--- Exercise brief ---
Every record below needs to be written out exactly, apart from the pictures.

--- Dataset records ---
-- Opening Marker --

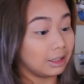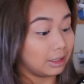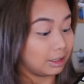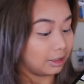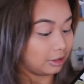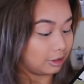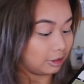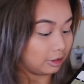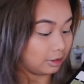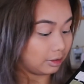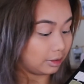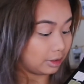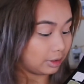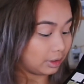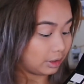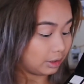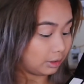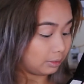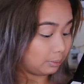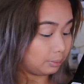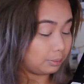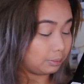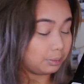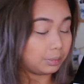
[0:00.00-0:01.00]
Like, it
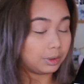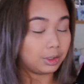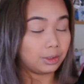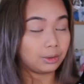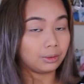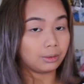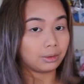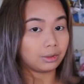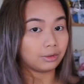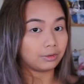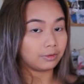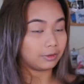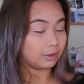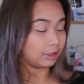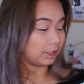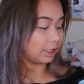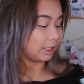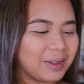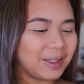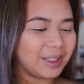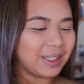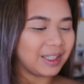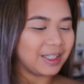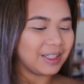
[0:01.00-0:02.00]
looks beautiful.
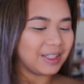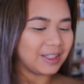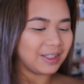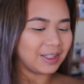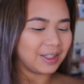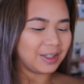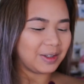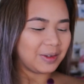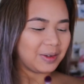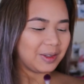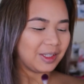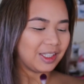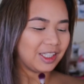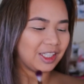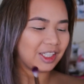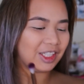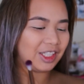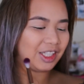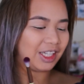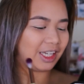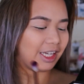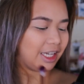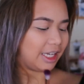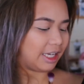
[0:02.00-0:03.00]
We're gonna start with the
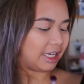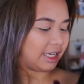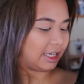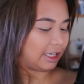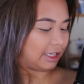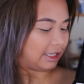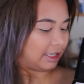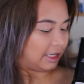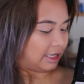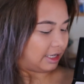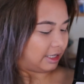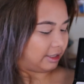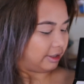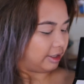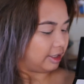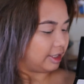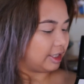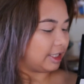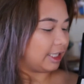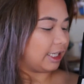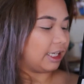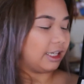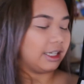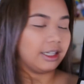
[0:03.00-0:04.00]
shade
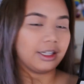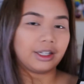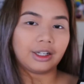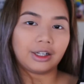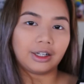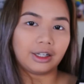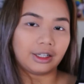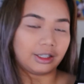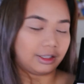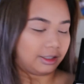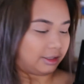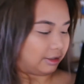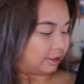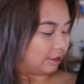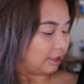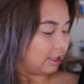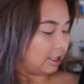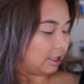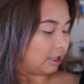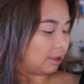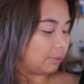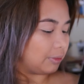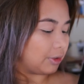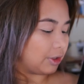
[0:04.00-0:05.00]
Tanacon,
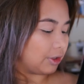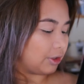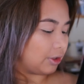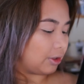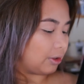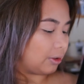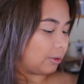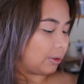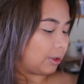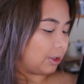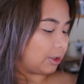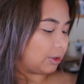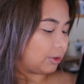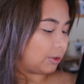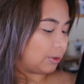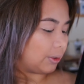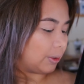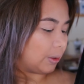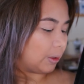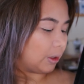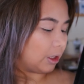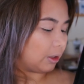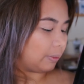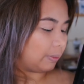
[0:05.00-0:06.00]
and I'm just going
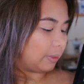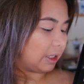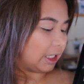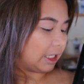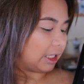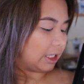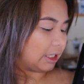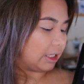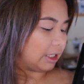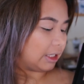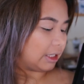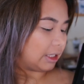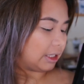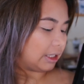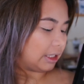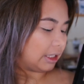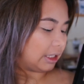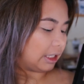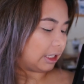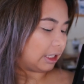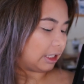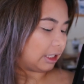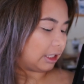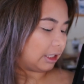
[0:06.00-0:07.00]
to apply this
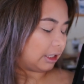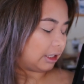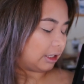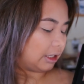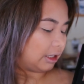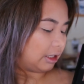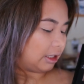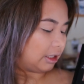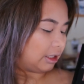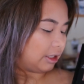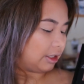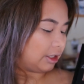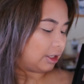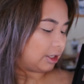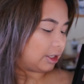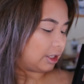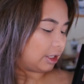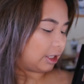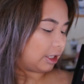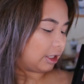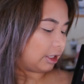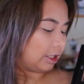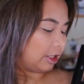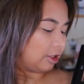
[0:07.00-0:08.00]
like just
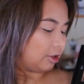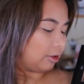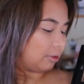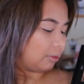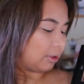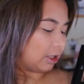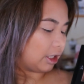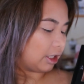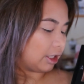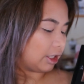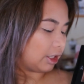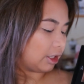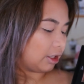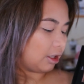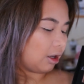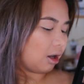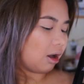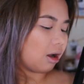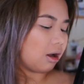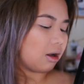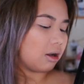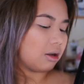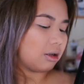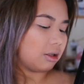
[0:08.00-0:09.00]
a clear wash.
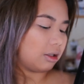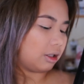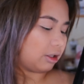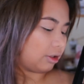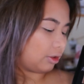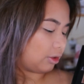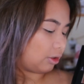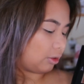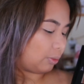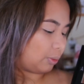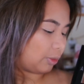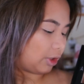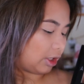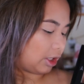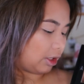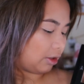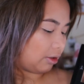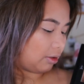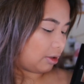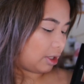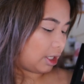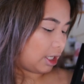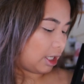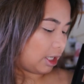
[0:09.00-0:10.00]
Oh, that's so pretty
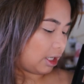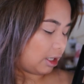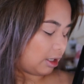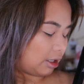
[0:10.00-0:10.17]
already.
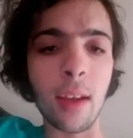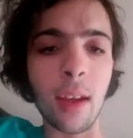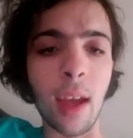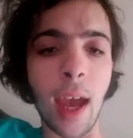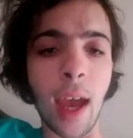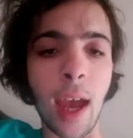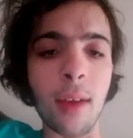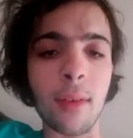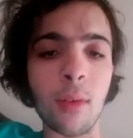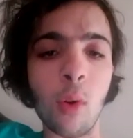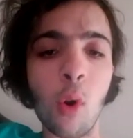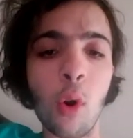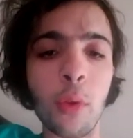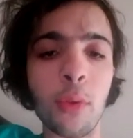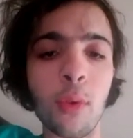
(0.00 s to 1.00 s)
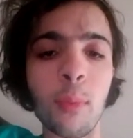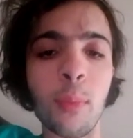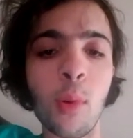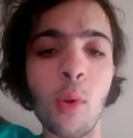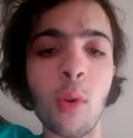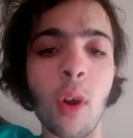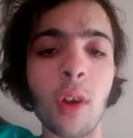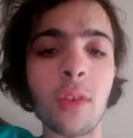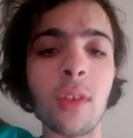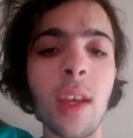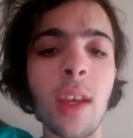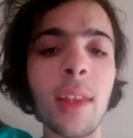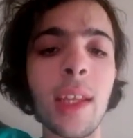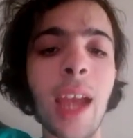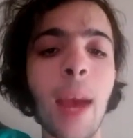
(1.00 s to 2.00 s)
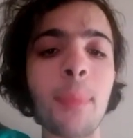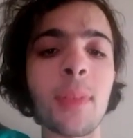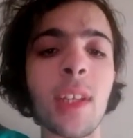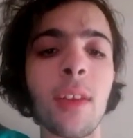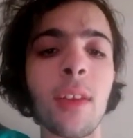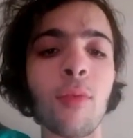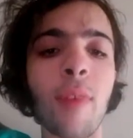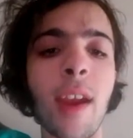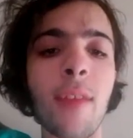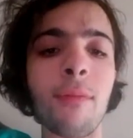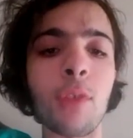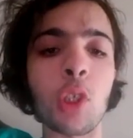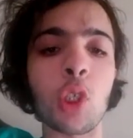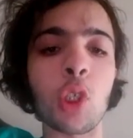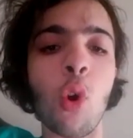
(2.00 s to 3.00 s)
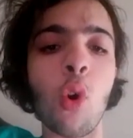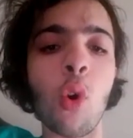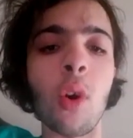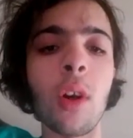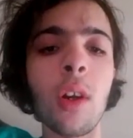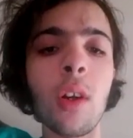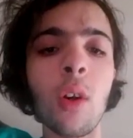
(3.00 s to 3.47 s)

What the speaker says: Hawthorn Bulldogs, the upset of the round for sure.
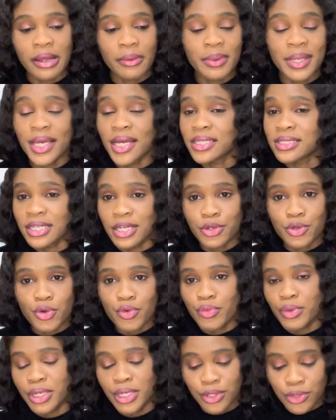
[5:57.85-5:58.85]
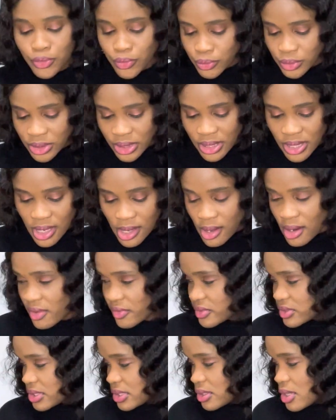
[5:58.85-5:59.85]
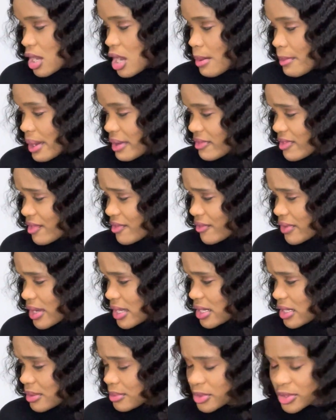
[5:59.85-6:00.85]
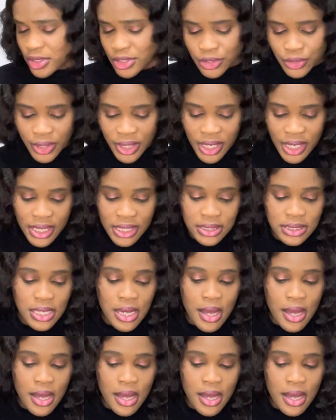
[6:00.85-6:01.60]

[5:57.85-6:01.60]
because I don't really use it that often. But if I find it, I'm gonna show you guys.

-- Closing Marker --

--- Answer for this exercise ---
[0:00.00-0:01.00]
Like, it
[0:01.00-0:02.00]
looks beautiful.
[0:02.00-0:03.00]
We're gonna start with the
[0:03.00-0:04.00]
shade
[0:04.00-0:05.00]
Tanacon,
[0:05.00-0:06.00]
and I'm just going
[0:06.00-0:07.00]
to apply this
[0:07.00-0:08.00]
like just
[0:08.00-0:09.00]
a clear wash.
[0:09.00-0:10.00]
Oh, that's so pretty
[0:10.00-0:10.17]
already.
(0.00 s to 1.00 s)
(1.00 s to 2.00 s)
(2.00 s to 3.00 s)
(3.00 s to 3.47 s)

What the speaker says: Hawthorn Bulldogs, the upset of the round for sure.
[5:57.85-5:58.85]
[5:58.85-5:59.85]
[5:59.85-6:00.85]
[6:00.85-6:01.60]

[5:57.85-6:01.60]
because I don't really use it that often. But if I find it, I'm gonna show you guys.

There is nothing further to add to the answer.